Every line from the top of the records through the line containing "[0:14.00-0:15.00]" should be retyped exactly; the pictures should not.

***** Data extracts *****

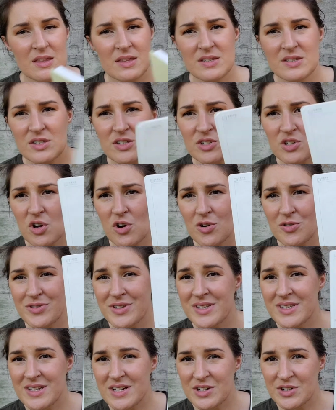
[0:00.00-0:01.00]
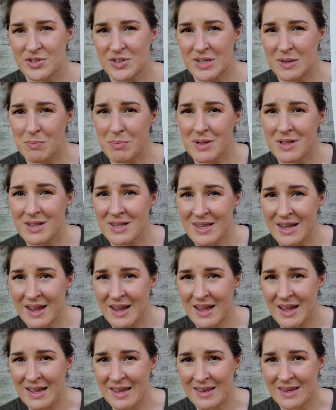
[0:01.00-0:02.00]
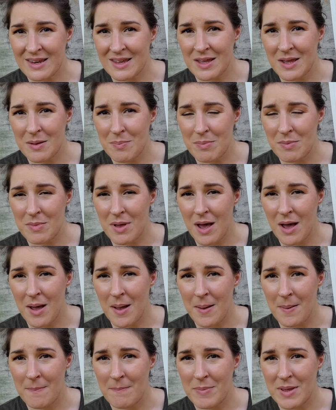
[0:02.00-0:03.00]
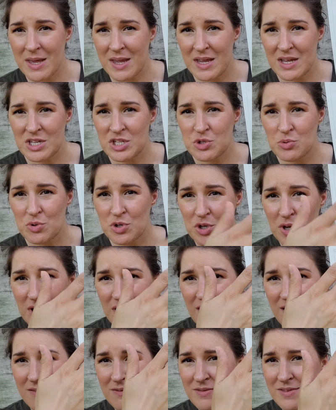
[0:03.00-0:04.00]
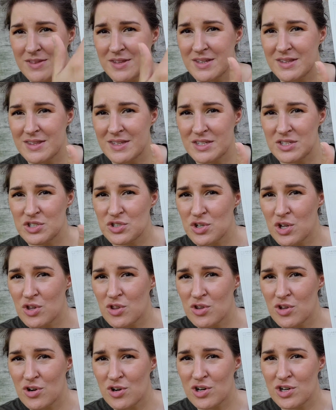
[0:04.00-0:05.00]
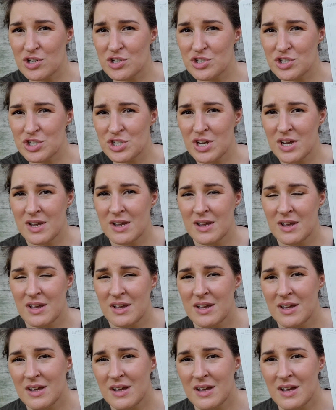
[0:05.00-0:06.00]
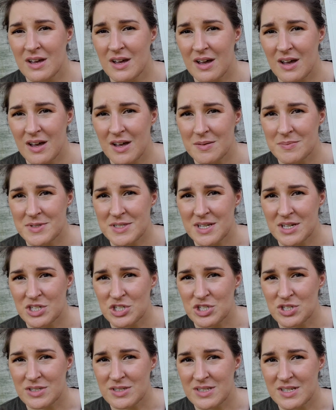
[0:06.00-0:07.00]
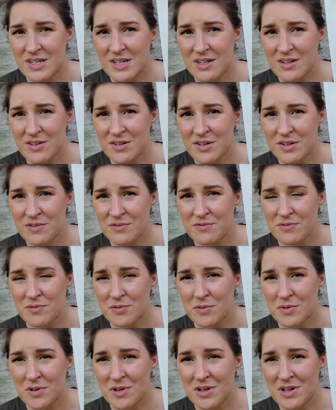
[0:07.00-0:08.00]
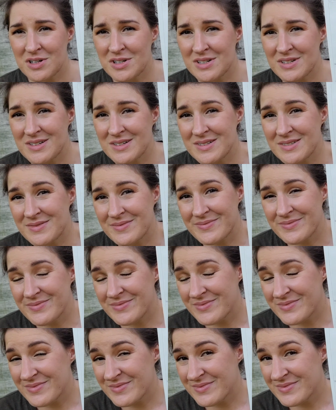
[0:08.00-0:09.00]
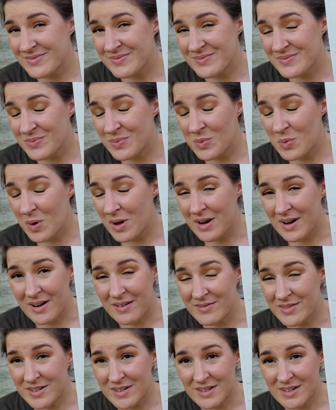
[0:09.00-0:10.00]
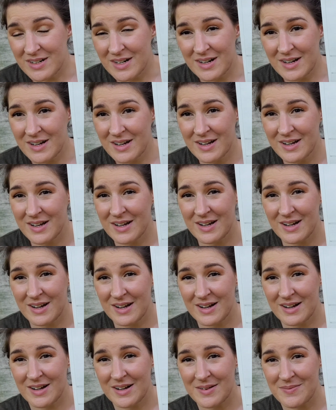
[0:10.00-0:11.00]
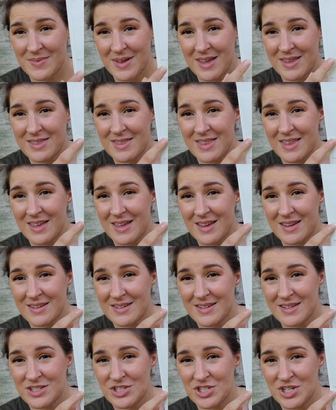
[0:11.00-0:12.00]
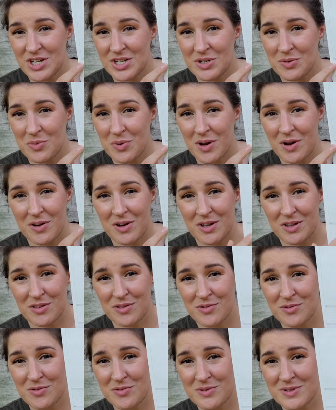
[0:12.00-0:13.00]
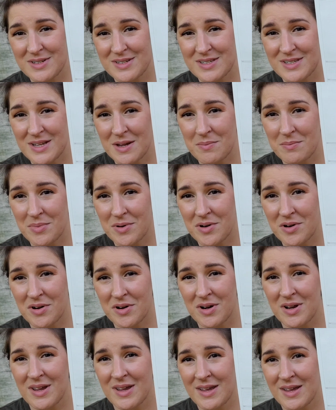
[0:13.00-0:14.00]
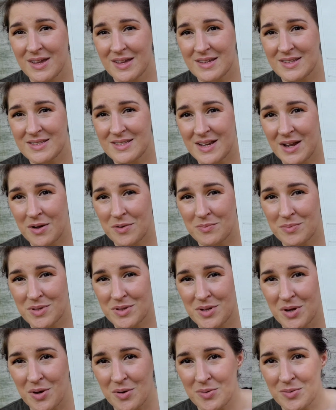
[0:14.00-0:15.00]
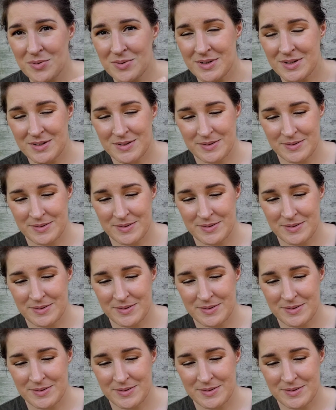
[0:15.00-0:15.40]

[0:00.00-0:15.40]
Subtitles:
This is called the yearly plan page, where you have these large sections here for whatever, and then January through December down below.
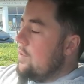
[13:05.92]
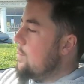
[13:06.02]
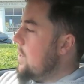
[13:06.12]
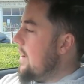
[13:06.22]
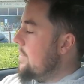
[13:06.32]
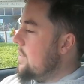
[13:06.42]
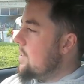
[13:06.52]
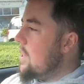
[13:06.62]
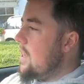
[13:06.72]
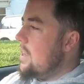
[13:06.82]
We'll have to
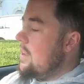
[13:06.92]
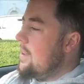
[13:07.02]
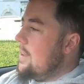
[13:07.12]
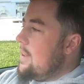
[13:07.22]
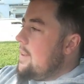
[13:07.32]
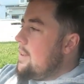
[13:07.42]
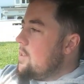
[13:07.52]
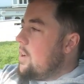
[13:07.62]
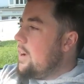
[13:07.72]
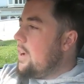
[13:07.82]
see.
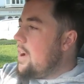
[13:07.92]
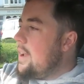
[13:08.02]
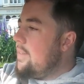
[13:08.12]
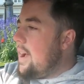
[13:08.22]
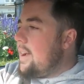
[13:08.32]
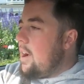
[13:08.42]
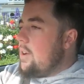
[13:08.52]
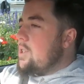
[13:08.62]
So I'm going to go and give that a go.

*****

### Solved exercise
[0:00.00-0:01.00]
[0:01.00-0:02.00]
[0:02.00-0:03.00]
[0:03.00-0:04.00]
[0:04.00-0:05.00]
[0:05.00-0:06.00]
[0:06.00-0:07.00]
[0:07.00-0:08.00]
[0:08.00-0:09.00]
[0:09.00-0:10.00]
[0:10.00-0:11.00]
[0:11.00-0:12.00]
[0:12.00-0:13.00]
[0:13.00-0:14.00]
[0:14.00-0:15.00]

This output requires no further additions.